The client was nervous what such an alcohol-related offense might cause for him at work, as well as what the punishment might be, including jail time.  After all, he had a prior conviction for DUI in 2008, petty theft in 2007 and assault in 2007.  He had stayed out of trouble for eight years, but was worried.
 
Greg discussed the case with him and how the prosecution may approach the case, possibly looking to impose jail time.  Greg explained that judicial diversion, a way of earning a dismissal, was most likely impossible because his prior convictions within ten years would disqualify him.  However, Greg believed he could negotiate a plea bargain avoiding jail time, especially if the client attended ten to twenty alcoholics anonymous (AA) meetings before the arraignment.

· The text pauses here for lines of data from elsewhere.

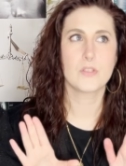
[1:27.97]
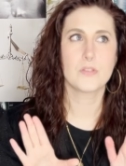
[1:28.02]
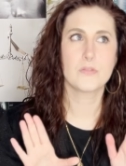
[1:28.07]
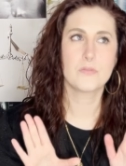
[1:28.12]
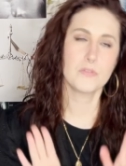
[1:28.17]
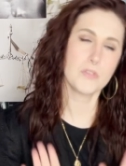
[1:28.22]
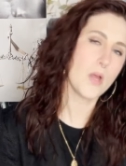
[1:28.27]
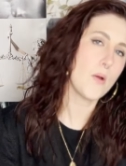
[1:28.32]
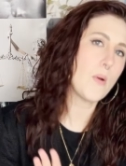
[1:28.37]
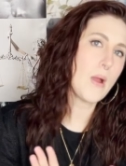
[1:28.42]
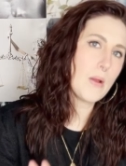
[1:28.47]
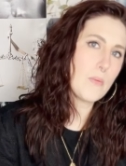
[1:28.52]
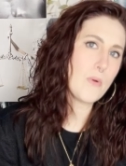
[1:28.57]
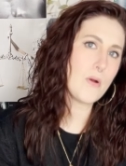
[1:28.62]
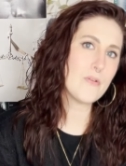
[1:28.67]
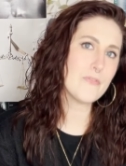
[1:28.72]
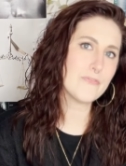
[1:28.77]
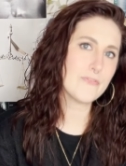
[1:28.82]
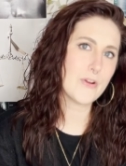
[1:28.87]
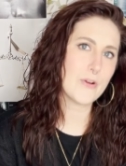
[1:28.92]
So I
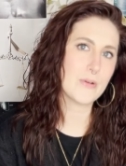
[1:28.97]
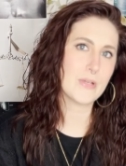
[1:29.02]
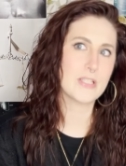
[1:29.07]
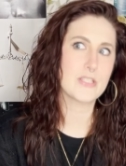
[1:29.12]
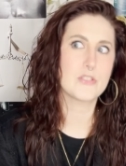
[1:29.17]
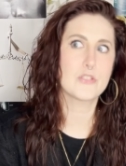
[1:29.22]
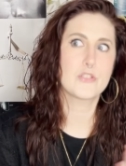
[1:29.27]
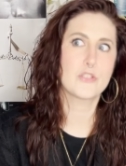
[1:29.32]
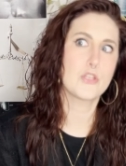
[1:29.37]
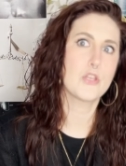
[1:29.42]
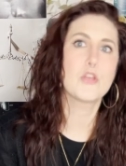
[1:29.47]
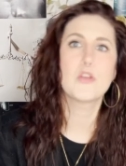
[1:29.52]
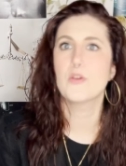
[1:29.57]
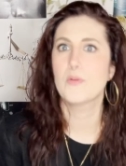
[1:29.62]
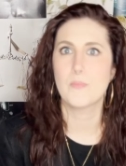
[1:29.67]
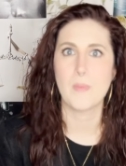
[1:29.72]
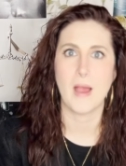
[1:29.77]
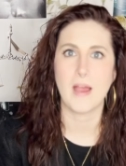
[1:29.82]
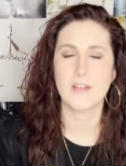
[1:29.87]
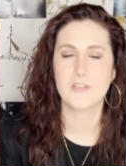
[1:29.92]
won't focus too
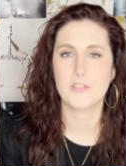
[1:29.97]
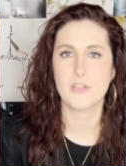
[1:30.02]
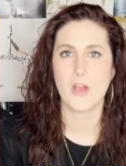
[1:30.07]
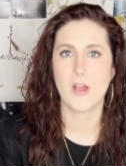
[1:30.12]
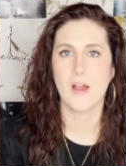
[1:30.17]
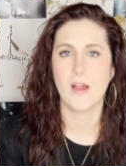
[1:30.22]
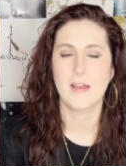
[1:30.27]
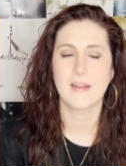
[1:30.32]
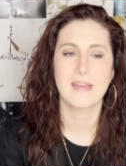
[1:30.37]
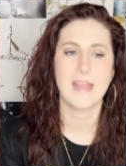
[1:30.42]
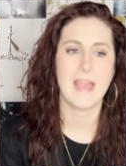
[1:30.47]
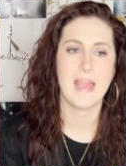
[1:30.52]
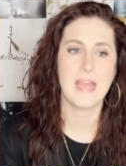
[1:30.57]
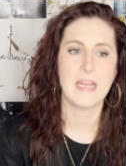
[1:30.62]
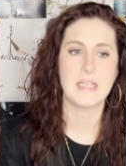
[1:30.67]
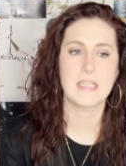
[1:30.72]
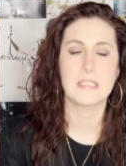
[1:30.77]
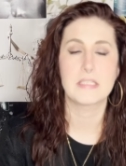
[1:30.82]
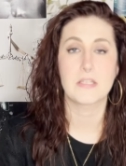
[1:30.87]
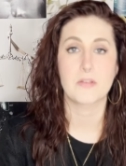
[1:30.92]
much on
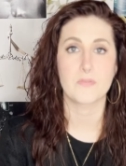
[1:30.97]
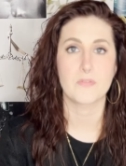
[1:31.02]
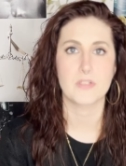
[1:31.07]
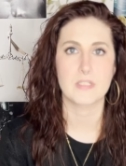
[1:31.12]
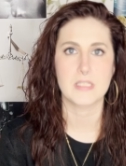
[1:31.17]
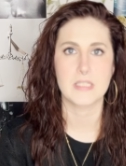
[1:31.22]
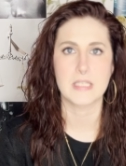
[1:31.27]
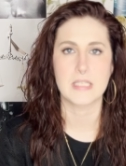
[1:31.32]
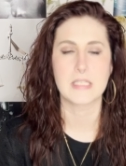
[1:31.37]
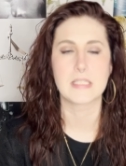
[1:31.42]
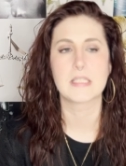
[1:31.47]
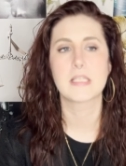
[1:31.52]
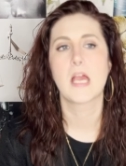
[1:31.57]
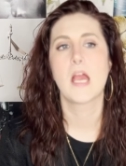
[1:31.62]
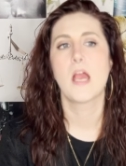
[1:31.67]
any differences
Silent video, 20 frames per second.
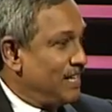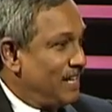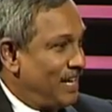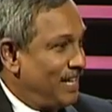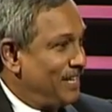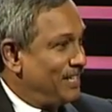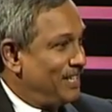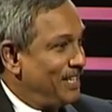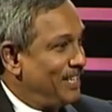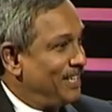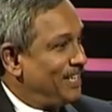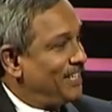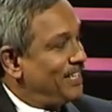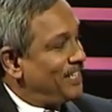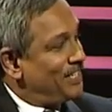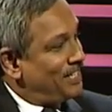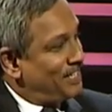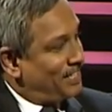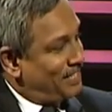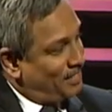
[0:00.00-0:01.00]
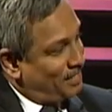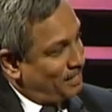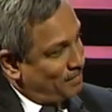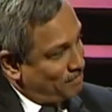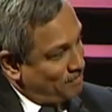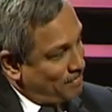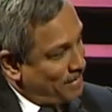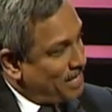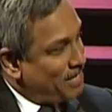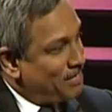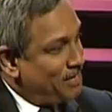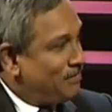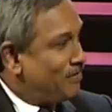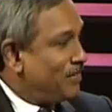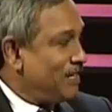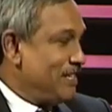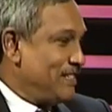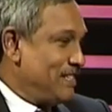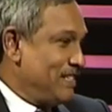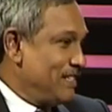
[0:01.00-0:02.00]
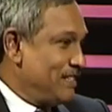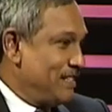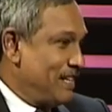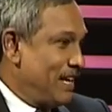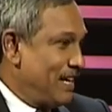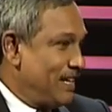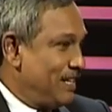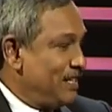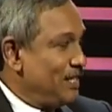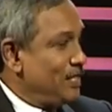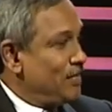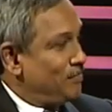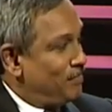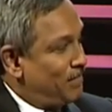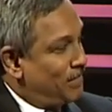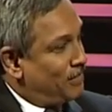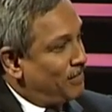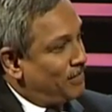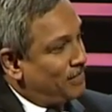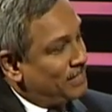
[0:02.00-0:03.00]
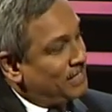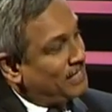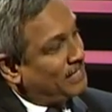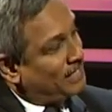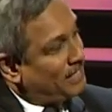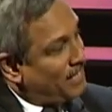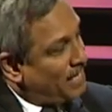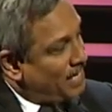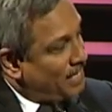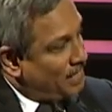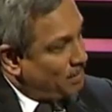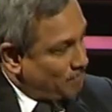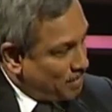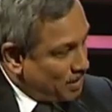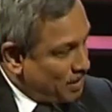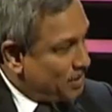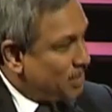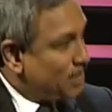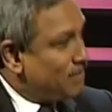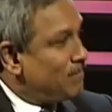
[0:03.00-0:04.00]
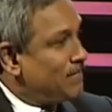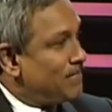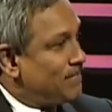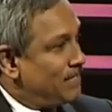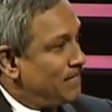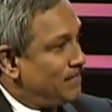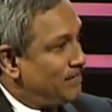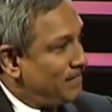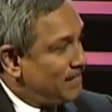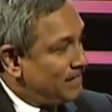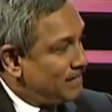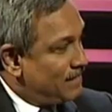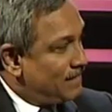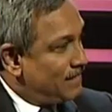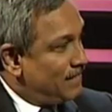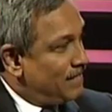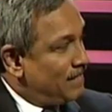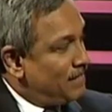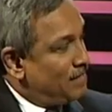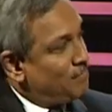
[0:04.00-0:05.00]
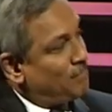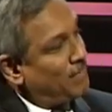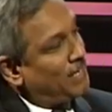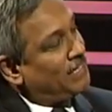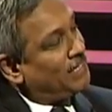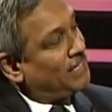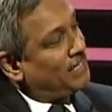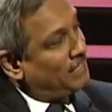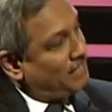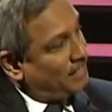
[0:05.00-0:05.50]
I think the main difference is that because they are in a pensionable service, but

Greg then did appear in court for the client in Torrance Superior Court, showing the prosecutor that the client had indeed attended 20 AA meetings.  Over three court appearances, Greg was able to negotiate a plea bargain with the Redondo Beach City Prosecutor that avoided any jail time.
 
However, the Client was placed on three years of summary probation, during which time he was subject to a stay away order from the Hermosa Beach Pier Plaza area, he was required to make a $550 donation to the Hermosa Beach Nuisance Abatement Fund (designed to pay for better lighting at the public restrooms in downtown Hermosa Beach and better signage for such restrooms) and pay a $349 booking fee to the City of Hermosa Beach.
 
The client was quite happy to resolve the case with no community service, no jail and just fines.

For more information about public intoxication and public urination, please click on the following articles:
  1. What Punishment Do I Face for Public Intoxication (PC 647(f))?
  2. What Is Diversion, Delayed Entry of Plea and Deferred Entry of Judgment?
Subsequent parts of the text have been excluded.